### PROMPT
Would you transcribe the listing that follows word for word, skipping pictures?
[THE INPUT Boundary: Start]
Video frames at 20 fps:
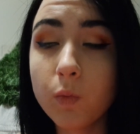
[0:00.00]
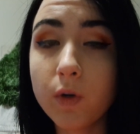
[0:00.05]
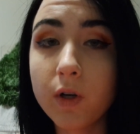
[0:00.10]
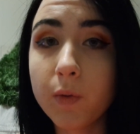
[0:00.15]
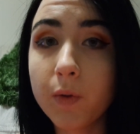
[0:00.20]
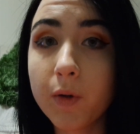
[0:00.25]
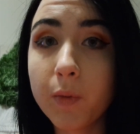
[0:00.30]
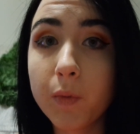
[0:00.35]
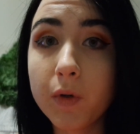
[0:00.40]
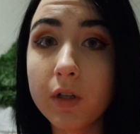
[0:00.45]

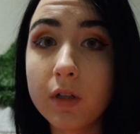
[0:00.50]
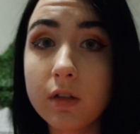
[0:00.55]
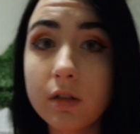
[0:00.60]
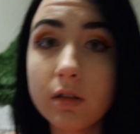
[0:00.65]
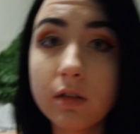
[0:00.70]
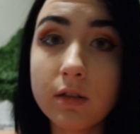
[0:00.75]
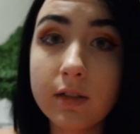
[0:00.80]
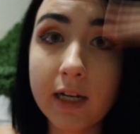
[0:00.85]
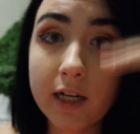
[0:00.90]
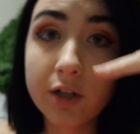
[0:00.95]
where we
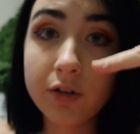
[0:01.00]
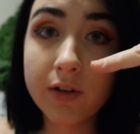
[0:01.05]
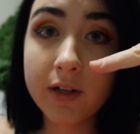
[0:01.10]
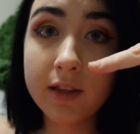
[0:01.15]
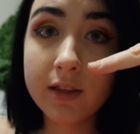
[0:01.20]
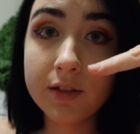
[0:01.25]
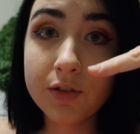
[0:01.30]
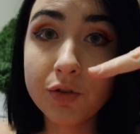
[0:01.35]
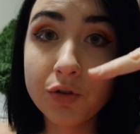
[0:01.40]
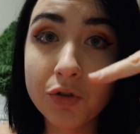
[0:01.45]
will
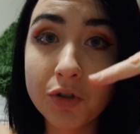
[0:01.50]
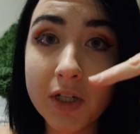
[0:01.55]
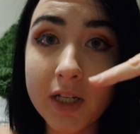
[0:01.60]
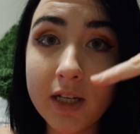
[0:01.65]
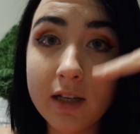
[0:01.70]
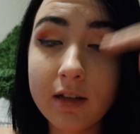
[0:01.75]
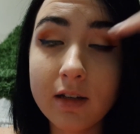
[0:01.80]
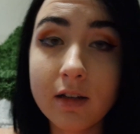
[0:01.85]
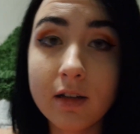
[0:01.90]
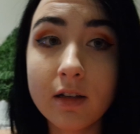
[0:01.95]
decorate this
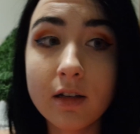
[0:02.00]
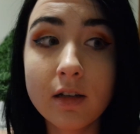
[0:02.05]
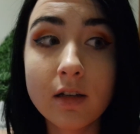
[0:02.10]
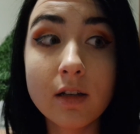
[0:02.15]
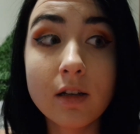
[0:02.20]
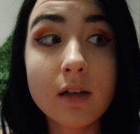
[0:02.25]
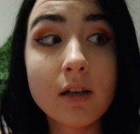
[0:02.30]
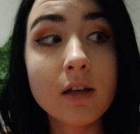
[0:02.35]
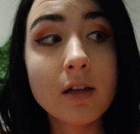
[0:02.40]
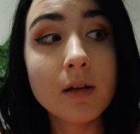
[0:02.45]
tree,
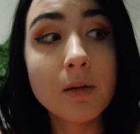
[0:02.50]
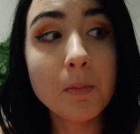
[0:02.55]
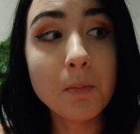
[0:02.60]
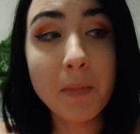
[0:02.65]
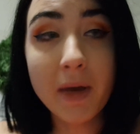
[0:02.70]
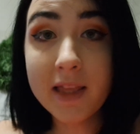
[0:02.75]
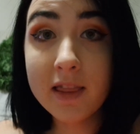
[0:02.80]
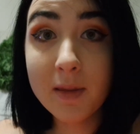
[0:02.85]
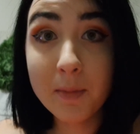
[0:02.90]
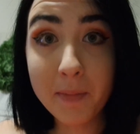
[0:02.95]

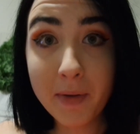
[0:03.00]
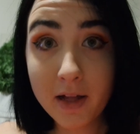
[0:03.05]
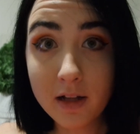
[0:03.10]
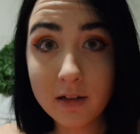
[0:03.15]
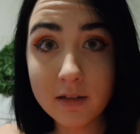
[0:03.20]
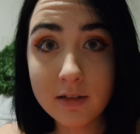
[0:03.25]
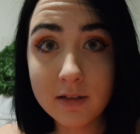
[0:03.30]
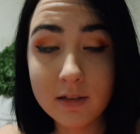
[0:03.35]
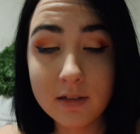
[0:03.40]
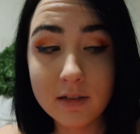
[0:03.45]
make the
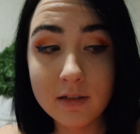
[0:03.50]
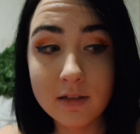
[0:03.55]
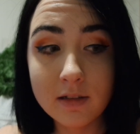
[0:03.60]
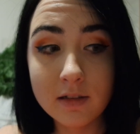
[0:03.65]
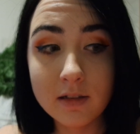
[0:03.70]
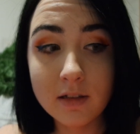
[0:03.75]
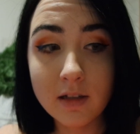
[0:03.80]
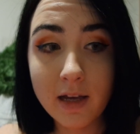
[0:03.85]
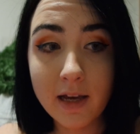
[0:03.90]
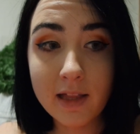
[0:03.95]
belt,
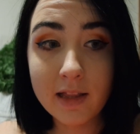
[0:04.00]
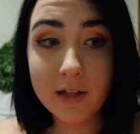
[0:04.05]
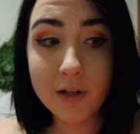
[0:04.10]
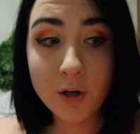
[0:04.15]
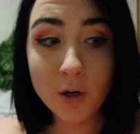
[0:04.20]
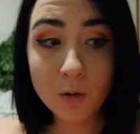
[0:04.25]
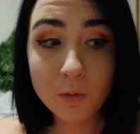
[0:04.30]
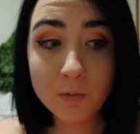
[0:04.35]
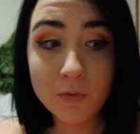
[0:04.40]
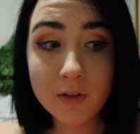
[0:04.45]
and
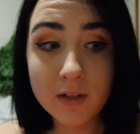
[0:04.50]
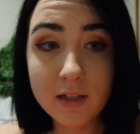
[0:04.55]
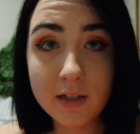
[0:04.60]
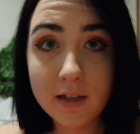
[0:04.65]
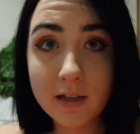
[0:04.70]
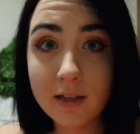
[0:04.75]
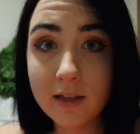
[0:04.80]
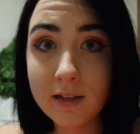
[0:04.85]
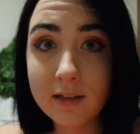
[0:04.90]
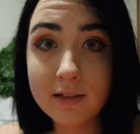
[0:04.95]
then
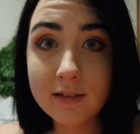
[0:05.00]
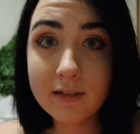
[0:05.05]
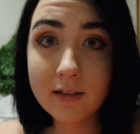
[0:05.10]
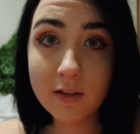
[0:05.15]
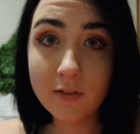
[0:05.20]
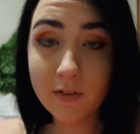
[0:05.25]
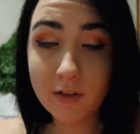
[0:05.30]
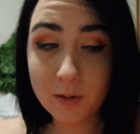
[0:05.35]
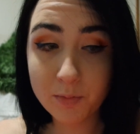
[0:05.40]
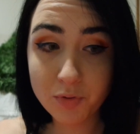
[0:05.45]
hopefully get to
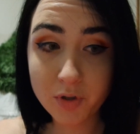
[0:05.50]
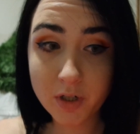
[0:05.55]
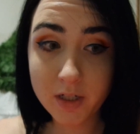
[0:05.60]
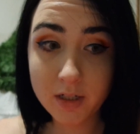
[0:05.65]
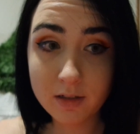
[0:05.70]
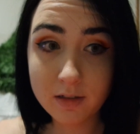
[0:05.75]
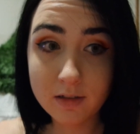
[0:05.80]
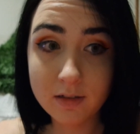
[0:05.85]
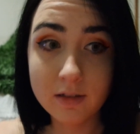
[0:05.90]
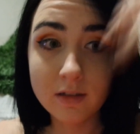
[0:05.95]
see the final
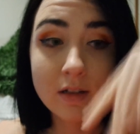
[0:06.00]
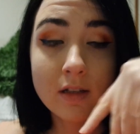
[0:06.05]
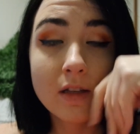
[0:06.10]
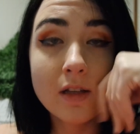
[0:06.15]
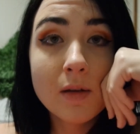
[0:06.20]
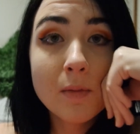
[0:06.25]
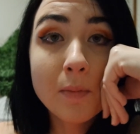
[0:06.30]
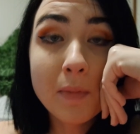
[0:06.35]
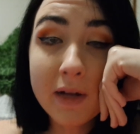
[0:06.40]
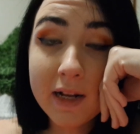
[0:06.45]
product.
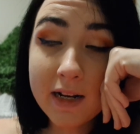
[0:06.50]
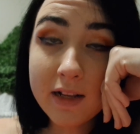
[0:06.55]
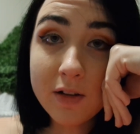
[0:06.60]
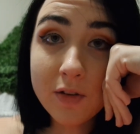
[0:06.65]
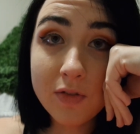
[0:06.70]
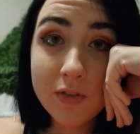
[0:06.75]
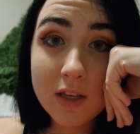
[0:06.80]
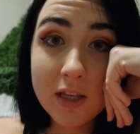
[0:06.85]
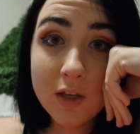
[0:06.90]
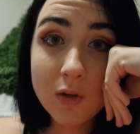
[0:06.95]
But I
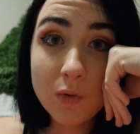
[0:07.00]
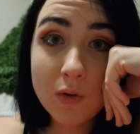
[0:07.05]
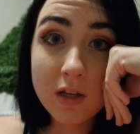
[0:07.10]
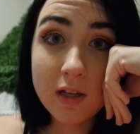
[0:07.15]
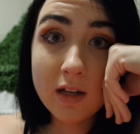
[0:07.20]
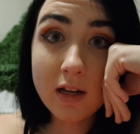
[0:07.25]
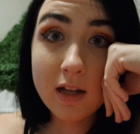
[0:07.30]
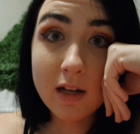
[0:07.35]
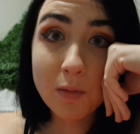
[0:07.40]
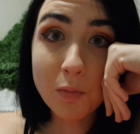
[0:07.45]
don't think you
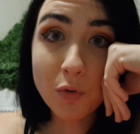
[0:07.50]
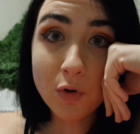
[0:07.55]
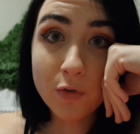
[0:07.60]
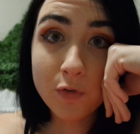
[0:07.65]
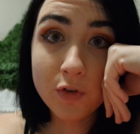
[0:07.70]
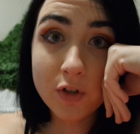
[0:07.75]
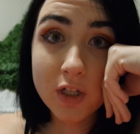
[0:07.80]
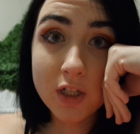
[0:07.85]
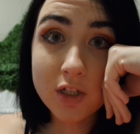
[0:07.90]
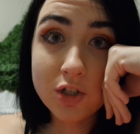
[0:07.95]
need any more
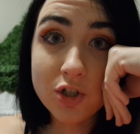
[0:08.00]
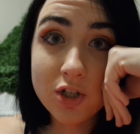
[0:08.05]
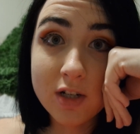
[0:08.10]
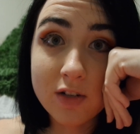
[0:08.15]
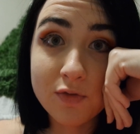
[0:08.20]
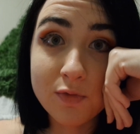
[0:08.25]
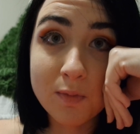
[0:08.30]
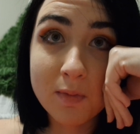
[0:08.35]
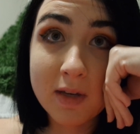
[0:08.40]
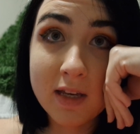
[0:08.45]
footage
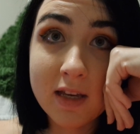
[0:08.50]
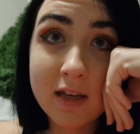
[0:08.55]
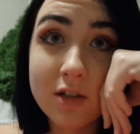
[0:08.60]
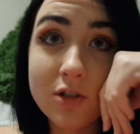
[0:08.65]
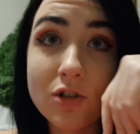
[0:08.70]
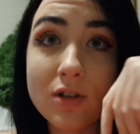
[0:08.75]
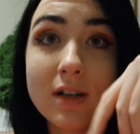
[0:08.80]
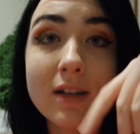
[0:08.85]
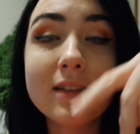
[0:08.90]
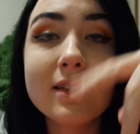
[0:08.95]
of
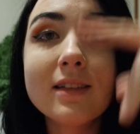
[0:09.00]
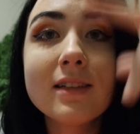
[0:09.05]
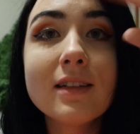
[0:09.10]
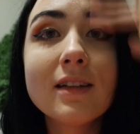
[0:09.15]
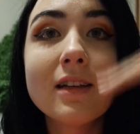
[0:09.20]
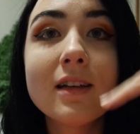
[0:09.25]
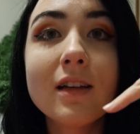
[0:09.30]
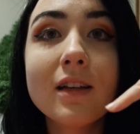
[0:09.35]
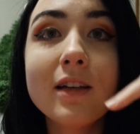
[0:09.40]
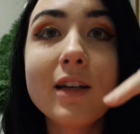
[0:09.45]
me
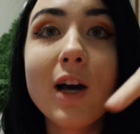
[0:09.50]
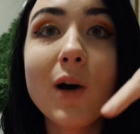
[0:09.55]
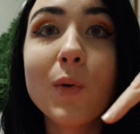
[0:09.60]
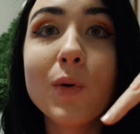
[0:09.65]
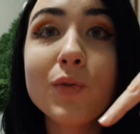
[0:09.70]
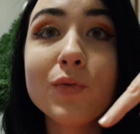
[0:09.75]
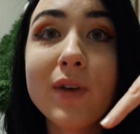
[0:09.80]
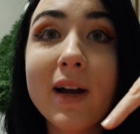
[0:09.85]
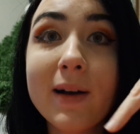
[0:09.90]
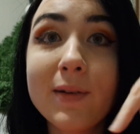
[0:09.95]
just
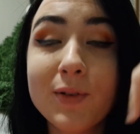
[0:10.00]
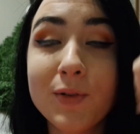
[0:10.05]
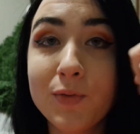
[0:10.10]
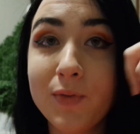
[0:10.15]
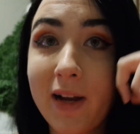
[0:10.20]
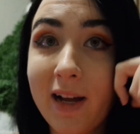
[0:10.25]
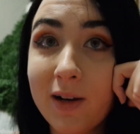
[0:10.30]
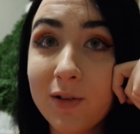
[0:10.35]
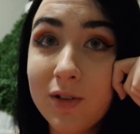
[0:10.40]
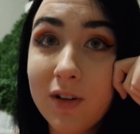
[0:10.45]
going round
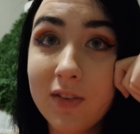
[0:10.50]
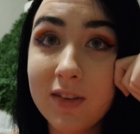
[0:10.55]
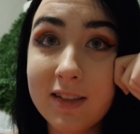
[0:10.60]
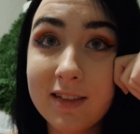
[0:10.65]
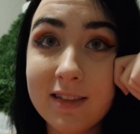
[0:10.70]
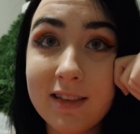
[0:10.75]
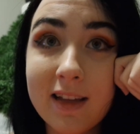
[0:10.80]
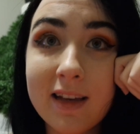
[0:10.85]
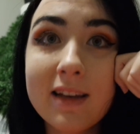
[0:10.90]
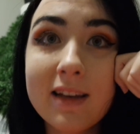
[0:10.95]
and round on this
[THE INPUT Boundary: End]
### RESULT FOR THIS EXERCISE
Video frames at 20 fps:
[0:00.00]
[0:00.05]
[0:00.10]
[0:00.15]
[0:00.20]
[0:00.25]
[0:00.30]
[0:00.35]
[0:00.40]
[0:00.45]

[0:00.50]
[0:00.55]
[0:00.60]
[0:00.65]
[0:00.70]
[0:00.75]
[0:00.80]
[0:00.85]
[0:00.90]
[0:00.95]
where we
[0:01.00]
[0:01.05]
[0:01.10]
[0:01.15]
[0:01.20]
[0:01.25]
[0:01.30]
[0:01.35]
[0:01.40]
[0:01.45]
will
[0:01.50]
[0:01.55]
[0:01.60]
[0:01.65]
[0:01.70]
[0:01.75]
[0:01.80]
[0:01.85]
[0:01.90]
[0:01.95]
decorate this
[0:02.00]
[0:02.05]
[0:02.10]
[0:02.15]
[0:02.20]
[0:02.25]
[0:02.30]
[0:02.35]
[0:02.40]
[0:02.45]
tree,
[0:02.50]
[0:02.55]
[0:02.60]
[0:02.65]
[0:02.70]
[0:02.75]
[0:02.80]
[0:02.85]
[0:02.90]
[0:02.95]

[0:03.00]
[0:03.05]
[0:03.10]
[0:03.15]
[0:03.20]
[0:03.25]
[0:03.30]
[0:03.35]
[0:03.40]
[0:03.45]
make the
[0:03.50]
[0:03.55]
[0:03.60]
[0:03.65]
[0:03.70]
[0:03.75]
[0:03.80]
[0:03.85]
[0:03.90]
[0:03.95]
belt,
[0:04.00]
[0:04.05]
[0:04.10]
[0:04.15]
[0:04.20]
[0:04.25]
[0:04.30]
[0:04.35]
[0:04.40]
[0:04.45]
and
[0:04.50]
[0:04.55]
[0:04.60]
[0:04.65]
[0:04.70]
[0:04.75]
[0:04.80]
[0:04.85]
[0:04.90]
[0:04.95]
then
[0:05.00]
[0:05.05]
[0:05.10]
[0:05.15]
[0:05.20]
[0:05.25]
[0:05.30]
[0:05.35]
[0:05.40]
[0:05.45]
hopefully get to
[0:05.50]
[0:05.55]
[0:05.60]
[0:05.65]
[0:05.70]
[0:05.75]
[0:05.80]
[0:05.85]
[0:05.90]
[0:05.95]
see the final
[0:06.00]
[0:06.05]
[0:06.10]
[0:06.15]
[0:06.20]
[0:06.25]
[0:06.30]
[0:06.35]
[0:06.40]
[0:06.45]
product.
[0:06.50]
[0:06.55]
[0:06.60]
[0:06.65]
[0:06.70]
[0:06.75]
[0:06.80]
[0:06.85]
[0:06.90]
[0:06.95]
But I
[0:07.00]
[0:07.05]
[0:07.10]
[0:07.15]
[0:07.20]
[0:07.25]
[0:07.30]
[0:07.35]
[0:07.40]
[0:07.45]
don't think you
[0:07.50]
[0:07.55]
[0:07.60]
[0:07.65]
[0:07.70]
[0:07.75]
[0:07.80]
[0:07.85]
[0:07.90]
[0:07.95]
need any more
[0:08.00]
[0:08.05]
[0:08.10]
[0:08.15]
[0:08.20]
[0:08.25]
[0:08.30]
[0:08.35]
[0:08.40]
[0:08.45]
footage
[0:08.50]
[0:08.55]
[0:08.60]
[0:08.65]
[0:08.70]
[0:08.75]
[0:08.80]
[0:08.85]
[0:08.90]
[0:08.95]
of
[0:09.00]
[0:09.05]
[0:09.10]
[0:09.15]
[0:09.20]
[0:09.25]
[0:09.30]
[0:09.35]
[0:09.40]
[0:09.45]
me
[0:09.50]
[0:09.55]
[0:09.60]
[0:09.65]
[0:09.70]
[0:09.75]
[0:09.80]
[0:09.85]
[0:09.90]
[0:09.95]
just
[0:10.00]
[0:10.05]
[0:10.10]
[0:10.15]
[0:10.20]
[0:10.25]
[0:10.30]
[0:10.35]
[0:10.40]
[0:10.45]
going round
[0:10.50]
[0:10.55]
[0:10.60]
[0:10.65]
[0:10.70]
[0:10.75]
[0:10.80]
[0:10.85]
[0:10.90]
[0:10.95]
and round on this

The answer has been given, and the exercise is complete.